KENDARIMERDEKA.COM, KENDARI – Dari hasil penelusuran berbagai sumber tentang legalitas perizinan pertambangan PT Tiran Indonesia, Dewan Pimpinan Wilayah Lumbung Informasi Rakyat (DPW LIRA) Sulawesi Tenggara mendapatkan informasi bahwa perizinan Tiran Indonesia lengkap.
Hal itu diungkapkan langsung Gubernur LIRA Sultra, Karmin SH. Menurutnya, semua pihak harus sama-sama menghormati keputusan tersebut.
Lanjut dia, terkait adanya izin terminal khusus (Tersus) yang menjadi polemik selama ini telah diberikan sepenuhnya oleh kedua belah pihak yaitu antara Pemerintah Provinsi (Pemprov Sultra) melalui Pemerintah Kabupaten Konawe Utara dan Provinsi Sulawesi Tengah melalui Kabupaten Morowali.

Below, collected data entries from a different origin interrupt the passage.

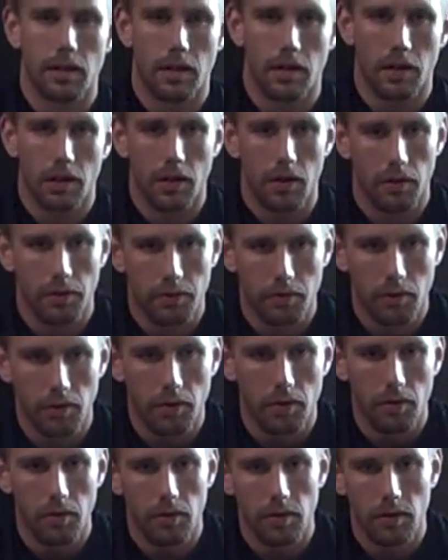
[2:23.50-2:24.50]
it going to go
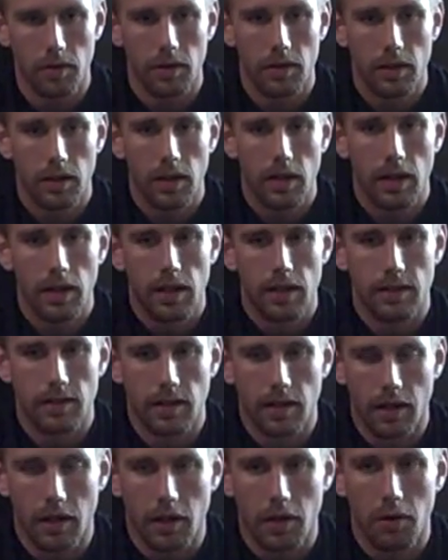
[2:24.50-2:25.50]
through
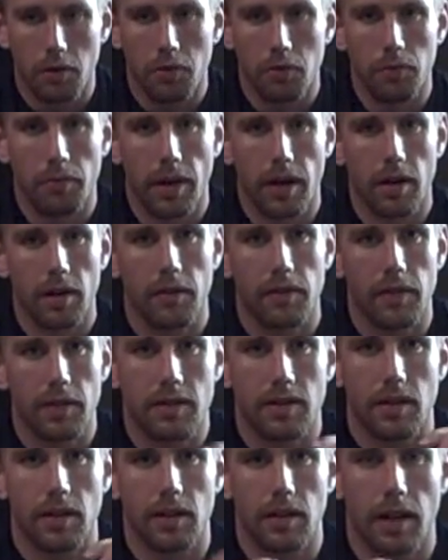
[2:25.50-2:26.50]
better if
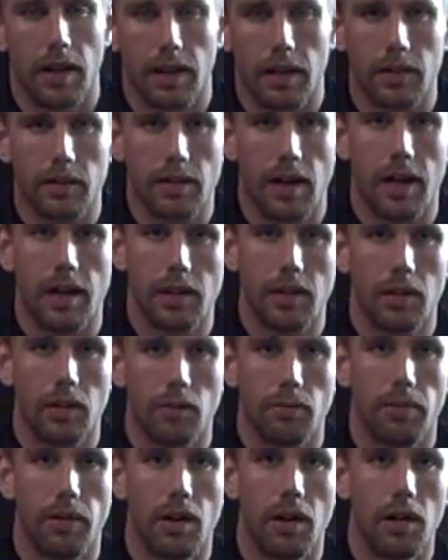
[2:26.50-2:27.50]
it's in a tiny
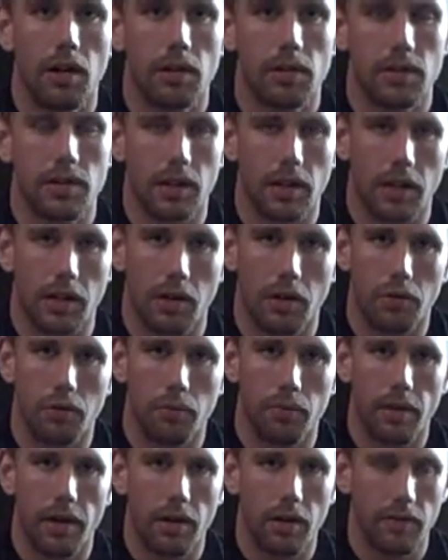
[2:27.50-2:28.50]
little ball, or is it going to go
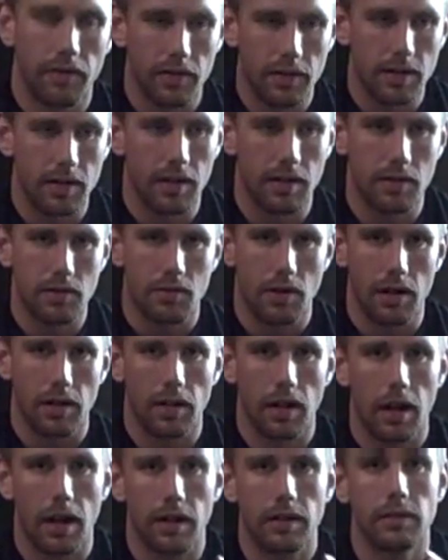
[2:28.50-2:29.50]
through better if it's in a straight
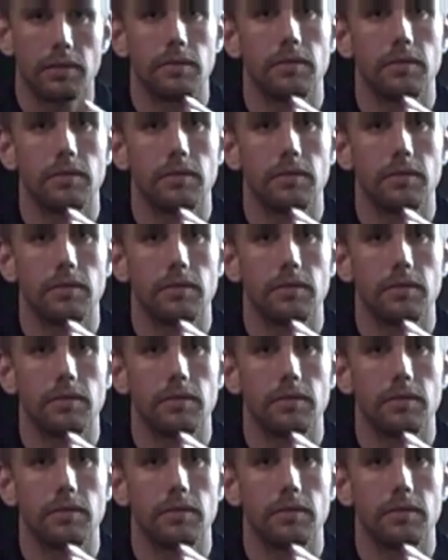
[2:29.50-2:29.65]
line?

“Jadi kami harapkan PT Tiran Indonesia tetap bisa segera bekerja seperti biasa, tidak boleh ada pihak yang menghalangi lagi agar bisa selalu memberikan kontribusi nyata ke negara dan daerah,” katanya, Rabu (18/5/2022).

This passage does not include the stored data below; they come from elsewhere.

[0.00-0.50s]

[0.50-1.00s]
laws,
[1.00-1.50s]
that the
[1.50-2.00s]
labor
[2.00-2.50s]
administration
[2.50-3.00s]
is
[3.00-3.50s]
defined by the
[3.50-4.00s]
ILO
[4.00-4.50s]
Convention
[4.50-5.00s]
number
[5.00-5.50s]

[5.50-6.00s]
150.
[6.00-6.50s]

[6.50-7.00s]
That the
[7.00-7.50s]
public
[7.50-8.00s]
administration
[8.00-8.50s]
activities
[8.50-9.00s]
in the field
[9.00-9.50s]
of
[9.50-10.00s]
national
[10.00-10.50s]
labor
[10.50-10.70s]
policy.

Karmin juga membeberkan, LIRA Sultra harus jujur memberikan tanggapan atau masukan secara obyektik kepada publik agar tidak ada saling sandra dan mencederai dalam komplit kepentingan di lokasi tersebut yang berujung saling melaporkan.
“Intinya kita ingin ada investasi dan taat terhadap tata cara melakukan penambangan, terutama di sektor dampak lingkungan. Karena nantinya jika ada dampak positif pasti masyarakat yang merasakan,” ujarnya saat ditemui disalah satu Warkop di Kota Kendari.

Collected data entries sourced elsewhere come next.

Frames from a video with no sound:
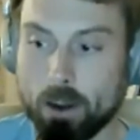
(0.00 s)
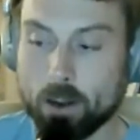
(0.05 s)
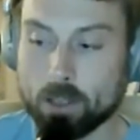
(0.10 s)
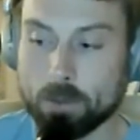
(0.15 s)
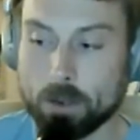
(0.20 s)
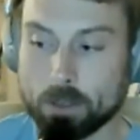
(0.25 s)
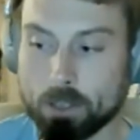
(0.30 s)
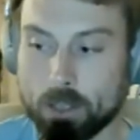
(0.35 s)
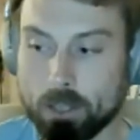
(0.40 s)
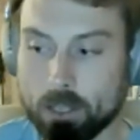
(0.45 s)

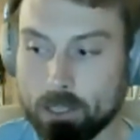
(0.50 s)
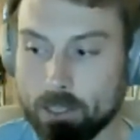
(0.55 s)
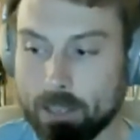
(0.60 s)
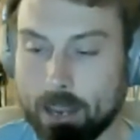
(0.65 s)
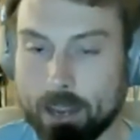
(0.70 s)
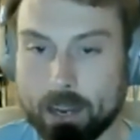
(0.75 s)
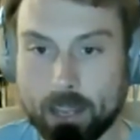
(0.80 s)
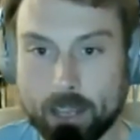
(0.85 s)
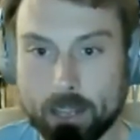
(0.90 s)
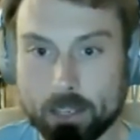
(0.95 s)
especially in this
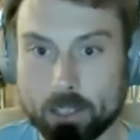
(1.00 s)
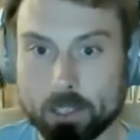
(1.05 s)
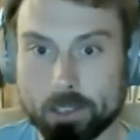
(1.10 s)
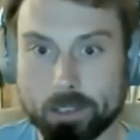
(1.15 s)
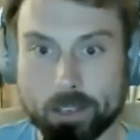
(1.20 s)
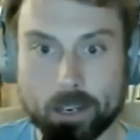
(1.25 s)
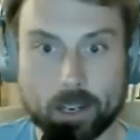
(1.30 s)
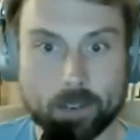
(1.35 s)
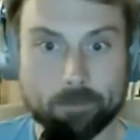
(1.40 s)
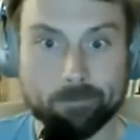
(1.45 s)
day and age.
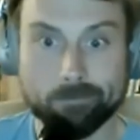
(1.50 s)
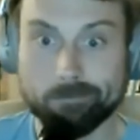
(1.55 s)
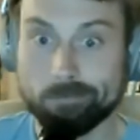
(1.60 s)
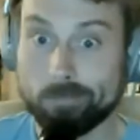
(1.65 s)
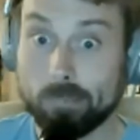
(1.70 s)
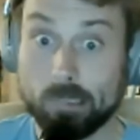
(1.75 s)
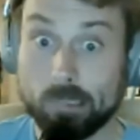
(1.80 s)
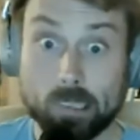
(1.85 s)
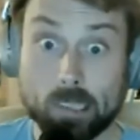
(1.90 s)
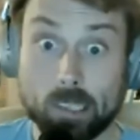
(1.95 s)

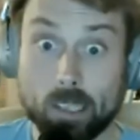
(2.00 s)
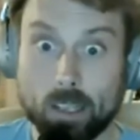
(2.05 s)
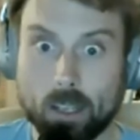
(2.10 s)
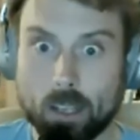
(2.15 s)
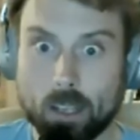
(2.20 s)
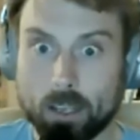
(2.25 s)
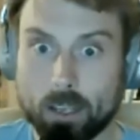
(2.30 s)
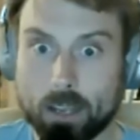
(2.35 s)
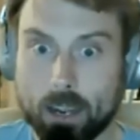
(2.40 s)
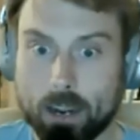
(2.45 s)

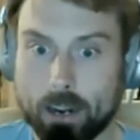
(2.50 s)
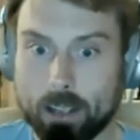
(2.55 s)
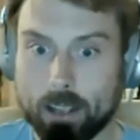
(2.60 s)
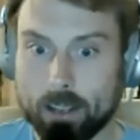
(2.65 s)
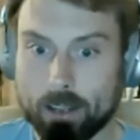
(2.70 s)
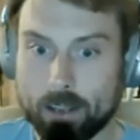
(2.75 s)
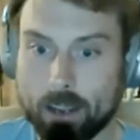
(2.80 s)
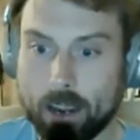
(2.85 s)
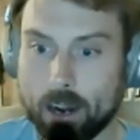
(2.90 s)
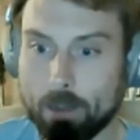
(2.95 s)

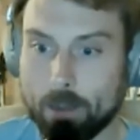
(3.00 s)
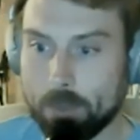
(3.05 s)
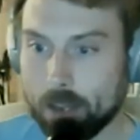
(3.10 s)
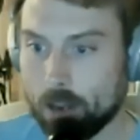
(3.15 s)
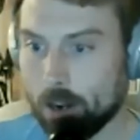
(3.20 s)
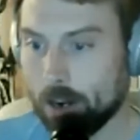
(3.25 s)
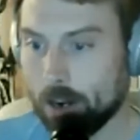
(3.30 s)
Gotta be good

Selain itu dia juga mengatakan dari hasil penelusuran LIRA Sultra bahwa PT Tiran Indonesia selama ini beraktifitas secara utuh telah memenuhi dari segi perizinan maupun ketaatan dalam sektor lingkungan.
“LIRA Sultra berpandangan tidak ada lagi alasan untuk menghalang-halangi aiktifitas pertambangan PT Tiran Indonesia,” tutupnya.